Top of Records to use
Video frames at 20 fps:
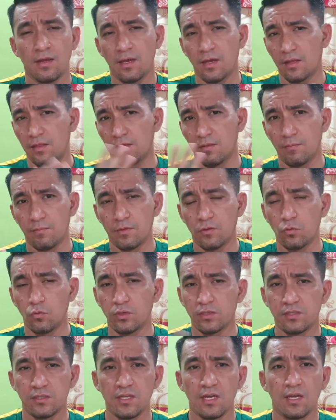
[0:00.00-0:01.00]
and
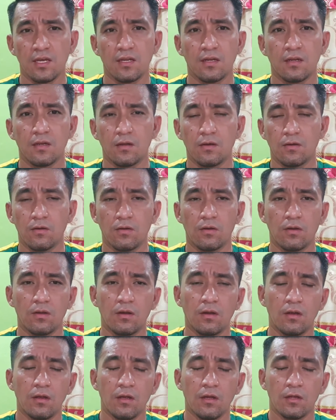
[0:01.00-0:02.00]
towards the end, or
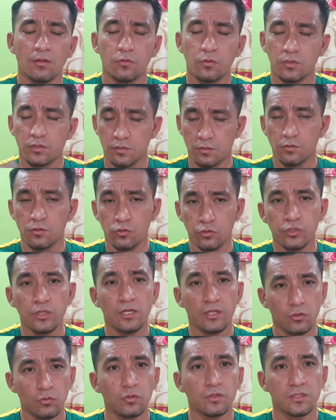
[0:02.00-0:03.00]

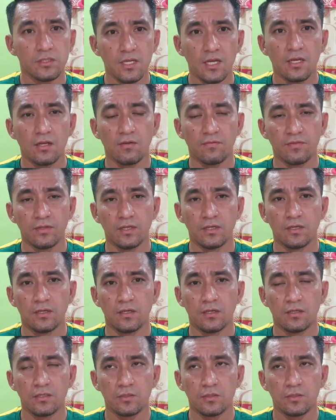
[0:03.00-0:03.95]
usually towards the end of the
Bottom of Records to use
* What to work on *
Copy the records above exactly, leaving out every picture.

* Expected answer *
Video frames at 20 fps:
[0:00.00-0:01.00]
and
[0:01.00-0:02.00]
towards the end, or
[0:02.00-0:03.00]

[0:03.00-0:03.95]
usually towards the end of the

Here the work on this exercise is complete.